With a very intimate stage, the set is incredibly minimalist. There is a treadmill that Olive hops on and off throughout, a very on-the-face metaphor for her running away from death, an exercise ball, and a Tesco bag. The play relies on the lighting, and credit must be given to Egan Lucas, the lighting and projection designer. Lucas does a great job of using bright lights and colours to reflect the very quickly changing emotions of Olive. The projected screen, however, seemed rather purposeless. I didn’t quite understand the biological shapes that popped in and out as a Siri-esque voice described Olive’s diagnosis. 

While the focus of the play is very much on Olive’s one-liners, one of the stand-out moments was in relation to Tess, Olive’s fiancée. She is described at her desk, surrounded by binders, googling Primary Sclerosing Cholangitis and instantly jumps to the worst-case scenarios. We have all been there. DON’T. EVER. GOOGLE. IT. It’s relatable and that’s what makes it so funny.

However, I would say that Outpatient almost relies too much on comedy in parts. There are hard-hitting moments that don’t seem to land with the weight they deserve as they’re quickly passed over to make room for the next joke. Some moments which would have added more emotional weight to the play are rushed or underdeveloped, feeling more like add-ons, rather than giving them the significance they deserve. 

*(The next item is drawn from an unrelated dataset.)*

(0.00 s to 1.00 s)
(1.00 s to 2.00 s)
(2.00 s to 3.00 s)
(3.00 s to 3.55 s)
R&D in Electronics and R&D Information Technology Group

Without spoiling too much about the ending, when Madeley leaves the stage the room goes quiet as images start to project on the screen, I looked around the room and the reaction was amazing: there were smiles on people’s faces, there were tears and the sound of sniffles. While the play does make you wait for it – the ending is something profoundly special.

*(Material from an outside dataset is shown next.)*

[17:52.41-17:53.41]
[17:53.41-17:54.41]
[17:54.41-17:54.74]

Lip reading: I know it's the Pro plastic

Outpatient is a play that encourages reflection – it forces us to think about what we would do with what limited time left we may have to live. We all would say that we wouldn’t react the way Olive does, but what is the correct way to respond to such life-changing news? That’s what Outpatient forces us to consider. While it is very much a play about death, it’s also about living and making the most of your life. You’ll always find support in the love from your family and friends – that’s what Outpatient has taught me.

Outpatient runs at Park Theatre until June 7.